La strategia adottata fin qui da Biden e dai suoi alleati la conosciamo. Sanzioni alla Russia, armi all’Ucraina, nessun coinvolgimento diretto nel conflitto. La situazione, tuttavia, è in continua evoluzione e la guerra si articola su vari piani, uno dei quali è quello verbale. Dire che Putin è un criminale di guerra significa manifestare l’intenzione di portarlo davanti alla Corte penale internazionale de L’Aja al termine del conflitto, non un modo per convincere il presidente russo a scegliere la pur angusta via di un negoziato.

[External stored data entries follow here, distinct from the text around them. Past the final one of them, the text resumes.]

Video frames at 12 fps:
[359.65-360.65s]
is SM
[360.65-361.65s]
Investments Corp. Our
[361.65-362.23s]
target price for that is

È quel che sabato scorso cercavo di spiegare ad Alan Friedman a L’aria che tira: se si vuol essere responsabili, bisogna smetterla di rincorrere Putin sul piano della retorica e offrirgli, anche turandosi il naso, una via d’uscita che gli consenta di vendere in patria una mezza vittoria. Anche se non è affatto detto che il presidente russo decida d’imboccarla.

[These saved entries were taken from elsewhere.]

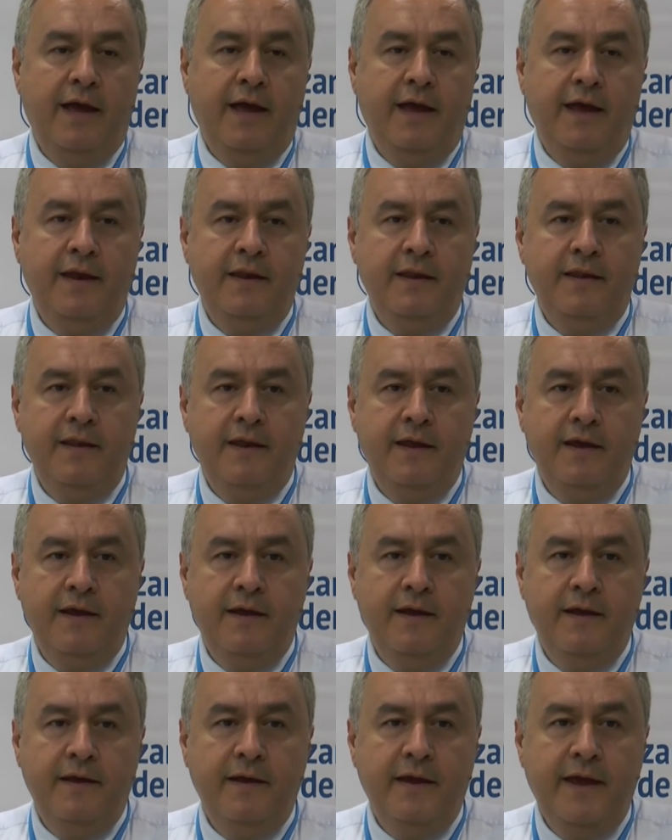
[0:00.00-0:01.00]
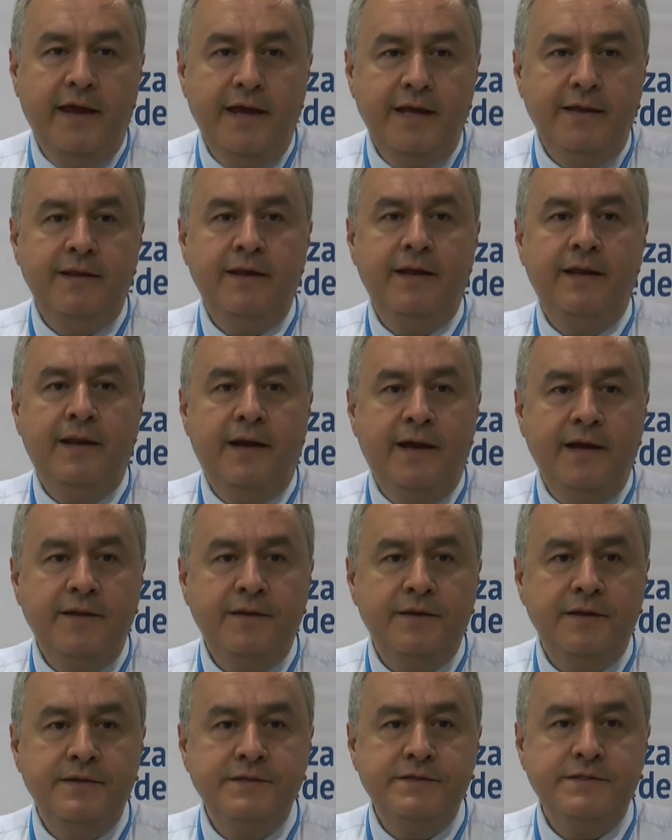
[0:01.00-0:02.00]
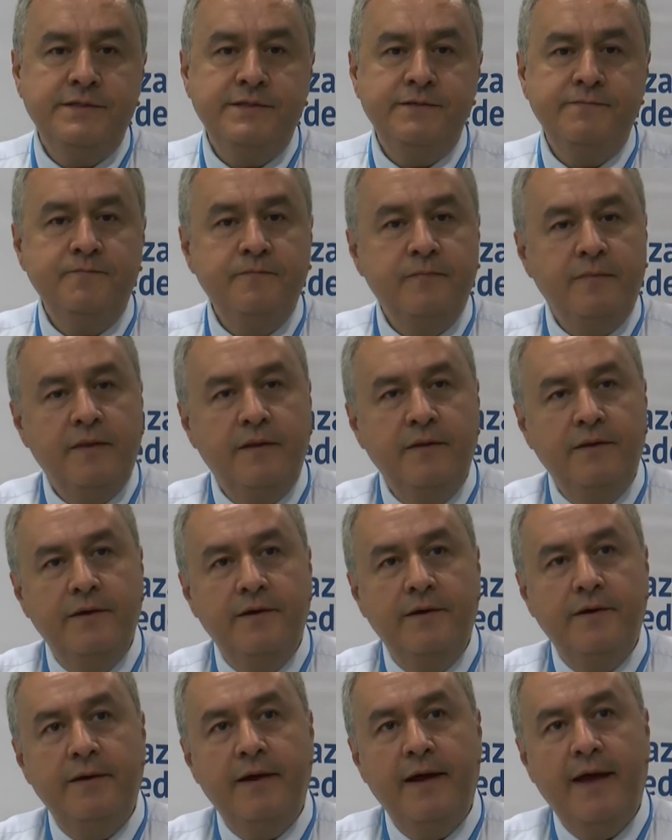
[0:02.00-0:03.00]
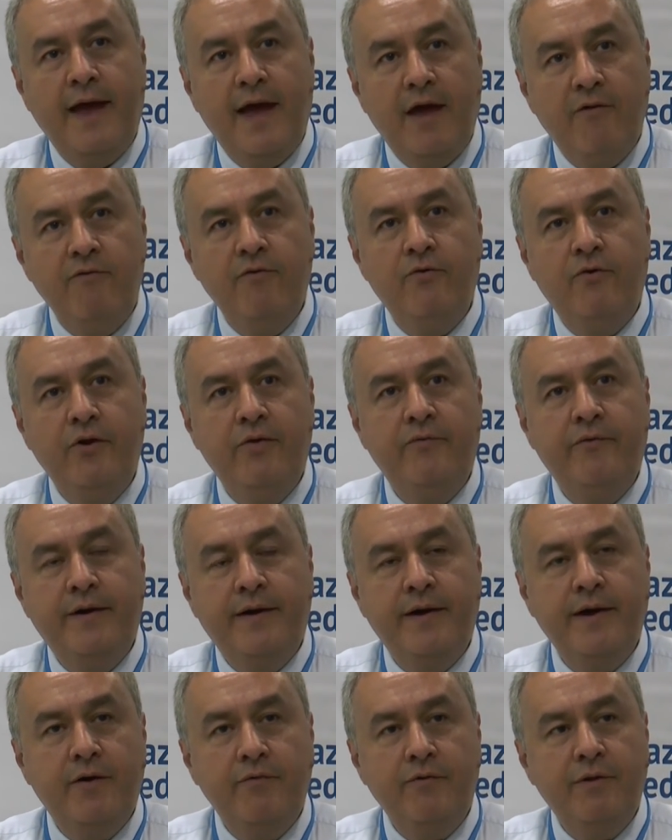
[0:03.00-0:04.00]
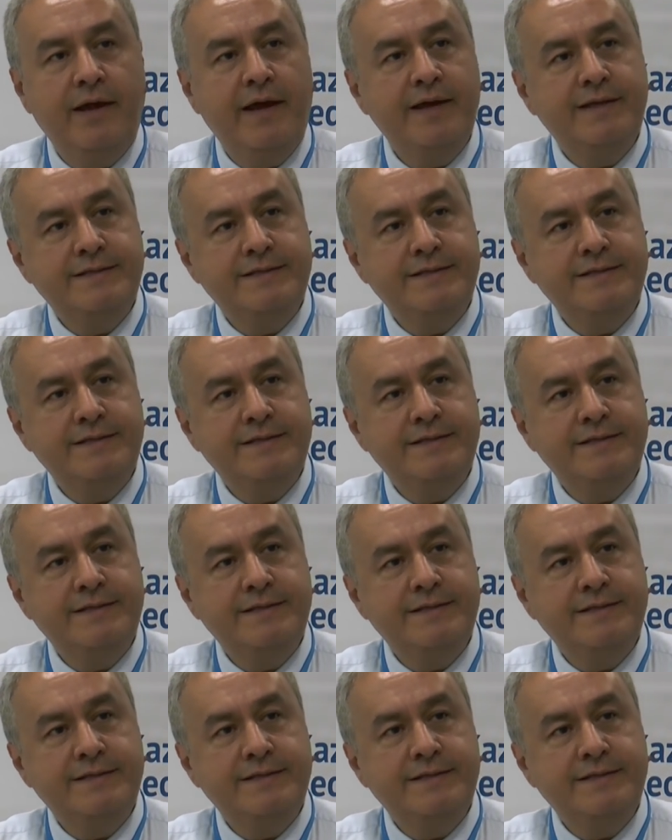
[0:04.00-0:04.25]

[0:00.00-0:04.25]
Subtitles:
in 1890s, the heavy oil recovery like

Infine Zelensky, perché nessuna via d’uscita può passare alle sue spalle. Il presidente ucraino non sarà forse un gran politico, ma è certo un eccellente comunicatore. Come ogni attore che si rispetti, sa di dover rimodulare il suo messaggio a seconda dell’interlocutore e così, dinnanzi al parlamento italiano, ha evitato accuratamente parole divisive. Anche lui potrebbe aver presto davanti a sé scelte importanti e gravissime da compiere, e sembra esserne più consapevole di altri. Se si aprisse davvero una finestra per il negoziato, potrebbe essere chiamato a operare rinunce sanguinose e forse difficili da far digerire ai suoi connazionali.
Non si tratta della neutralità dell’Ucraina, che resta un falso problema, ma della cessione di territori. Sapendo che quel momento potrebbe presto arrivare, Zelensky ha chiarito in settimana che ogni concessione dovrà essere approvata attraverso referendum: un modo, forse, per prendere tempo e per condividere le responsabilità. Finora ha avuto il popolo dalla sua, ma quando si tratterà di scegliere il futuro del suo Paese la comunicazione non basterà più, e si riscoprirà irrimediabilmente solo.